Records drawn from a dataset:

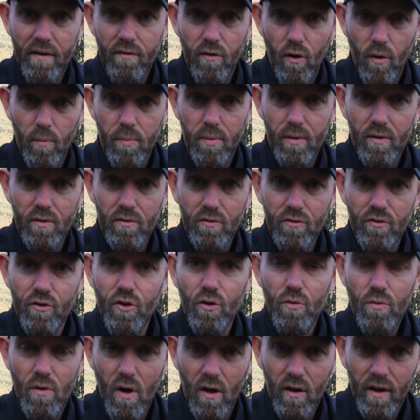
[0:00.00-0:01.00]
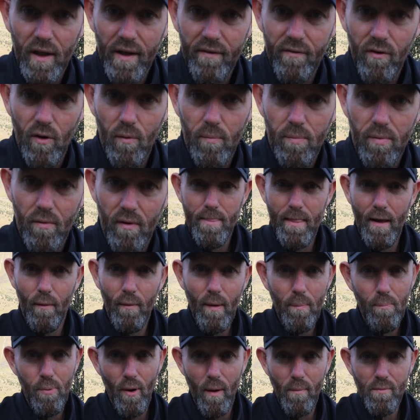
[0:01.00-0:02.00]
give up. Do not give up.
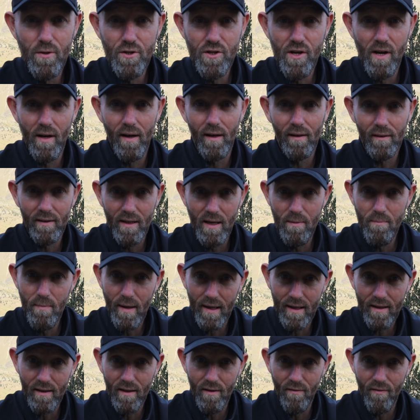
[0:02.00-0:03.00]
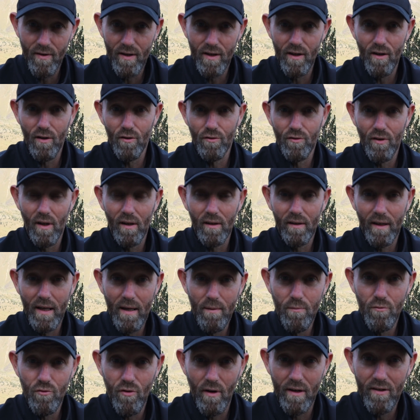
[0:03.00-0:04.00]
Now, I promise you, I'll keep making the videos. I'll
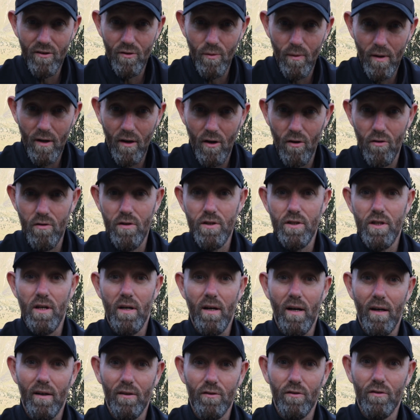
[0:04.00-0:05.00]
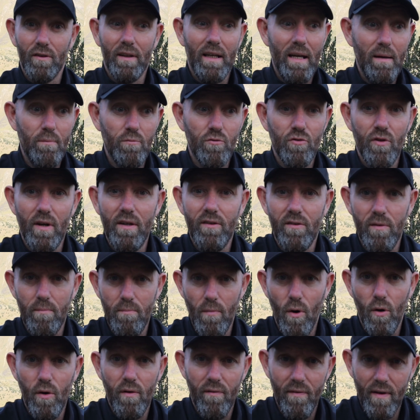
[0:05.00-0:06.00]
keep trying to encourage you. I'll keep trying to
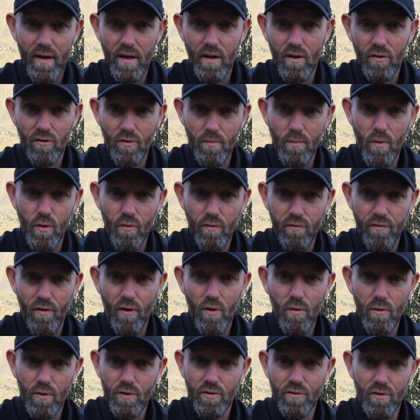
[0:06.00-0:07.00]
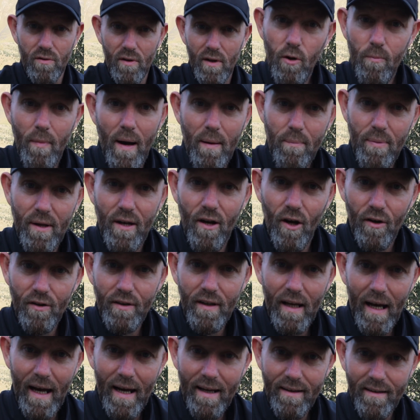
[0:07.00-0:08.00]
motivate you to move forwards. You might be
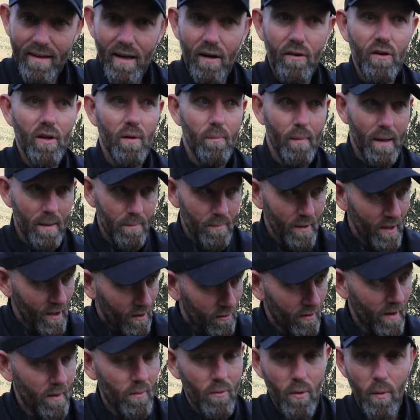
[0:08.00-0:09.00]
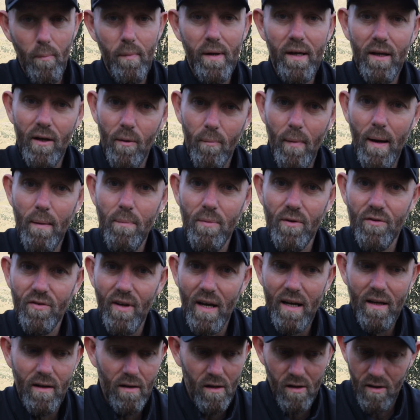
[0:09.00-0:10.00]
nodding your head now. You might be agreeing with me. You might be
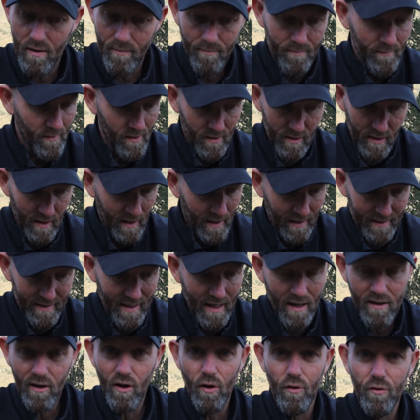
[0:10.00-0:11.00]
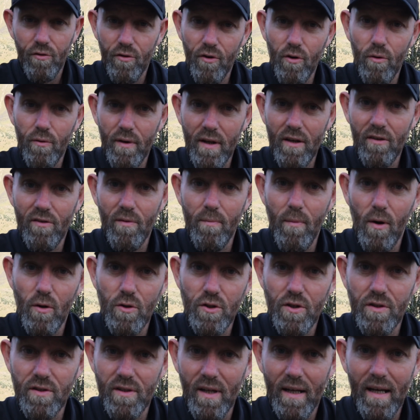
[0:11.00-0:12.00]
saying, oh, I can't go through these
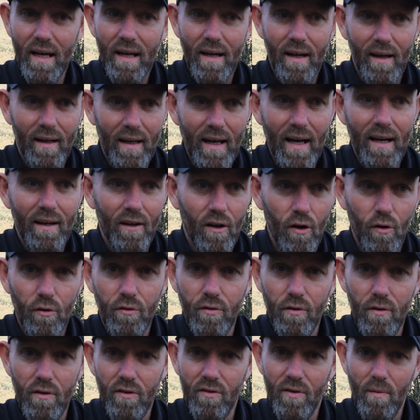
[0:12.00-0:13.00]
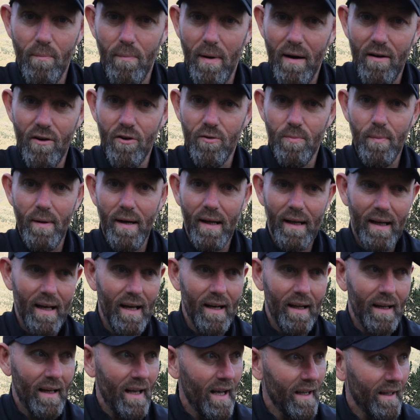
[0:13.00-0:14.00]
emotions again. I can't go through this embarrassment
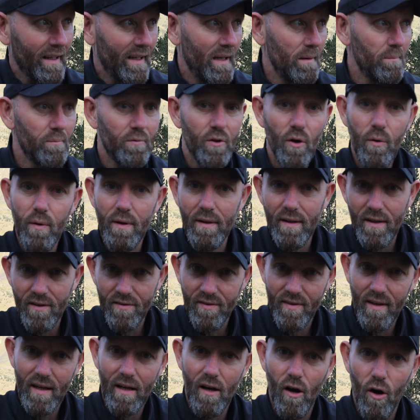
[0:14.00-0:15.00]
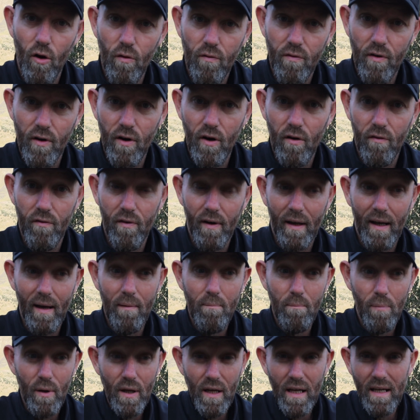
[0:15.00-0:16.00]
again. I can't keep doing this thing over and over
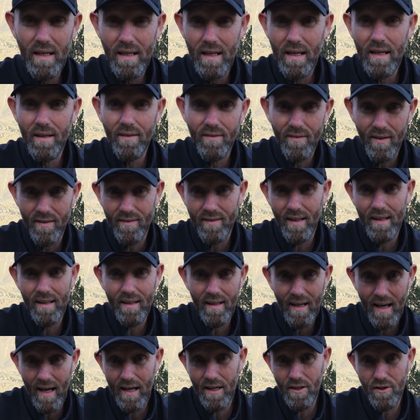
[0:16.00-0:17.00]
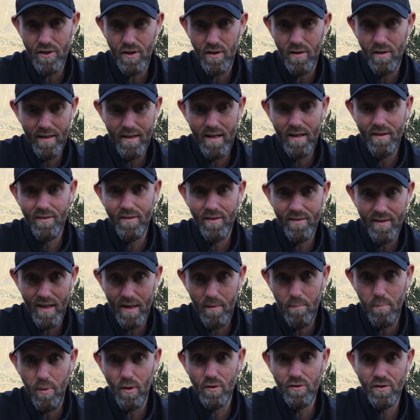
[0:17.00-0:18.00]
again. But you need to take action. You need to
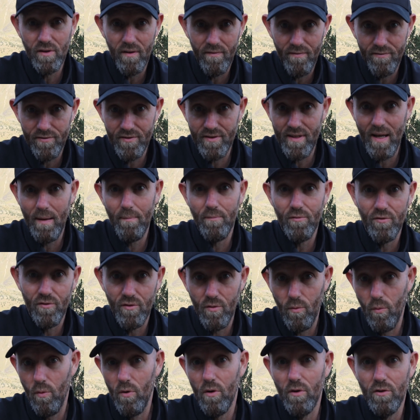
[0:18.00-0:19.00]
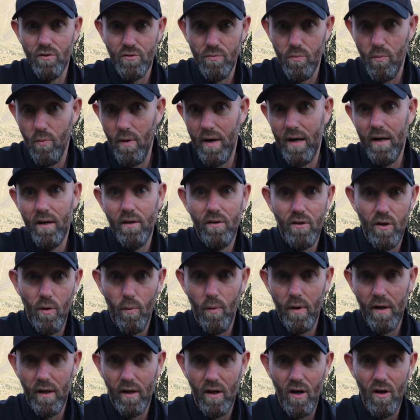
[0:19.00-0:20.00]
take positive steps towards where you
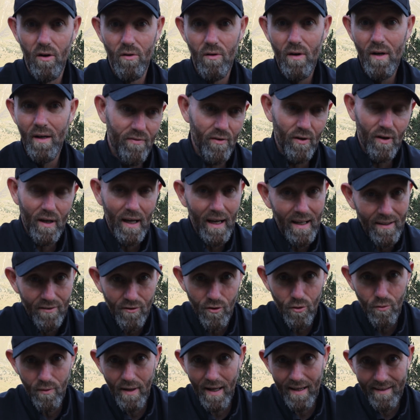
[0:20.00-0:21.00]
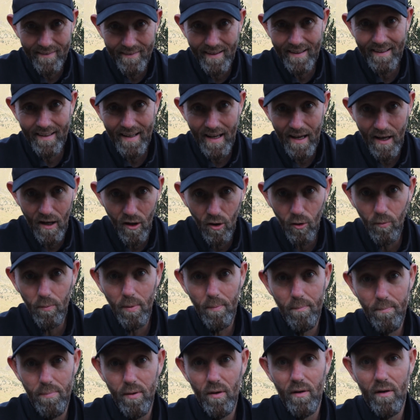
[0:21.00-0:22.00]
want to go. If you can't do that, then get help.
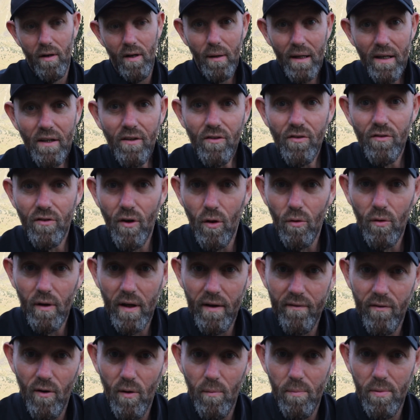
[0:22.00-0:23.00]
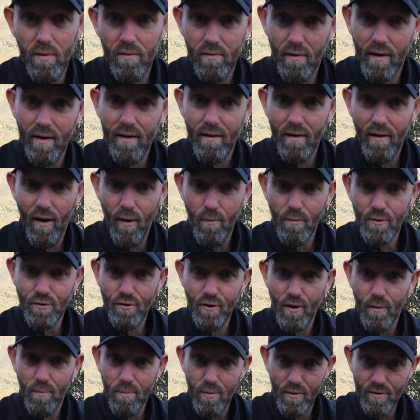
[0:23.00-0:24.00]
But please don't give up, right?
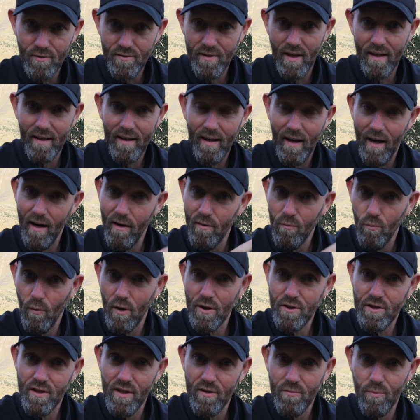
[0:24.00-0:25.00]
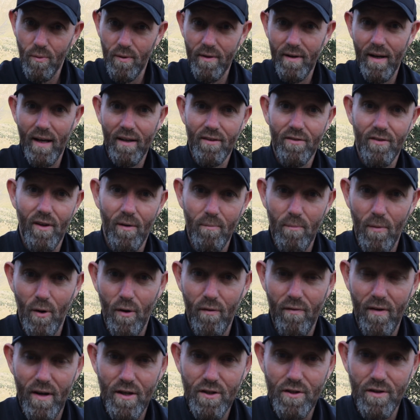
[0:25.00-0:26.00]
Onwards and upwards. Take care. Watch this one next on
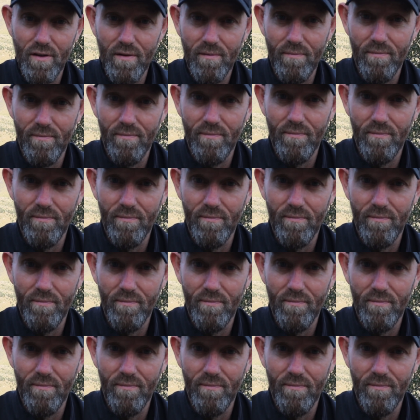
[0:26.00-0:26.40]
motivation.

Instructions to follow: What you write must match, line for line, the lines from the one with "[0:22.00-0:23.00]" through the last line of the data above, minus the pictures.

Answer:
[0:22.00-0:23.00]
[0:23.00-0:24.00]
But please don't give up, right?
[0:24.00-0:25.00]
[0:25.00-0:26.00]
Onwards and upwards. Take care. Watch this one next on
[0:26.00-0:26.40]
motivation.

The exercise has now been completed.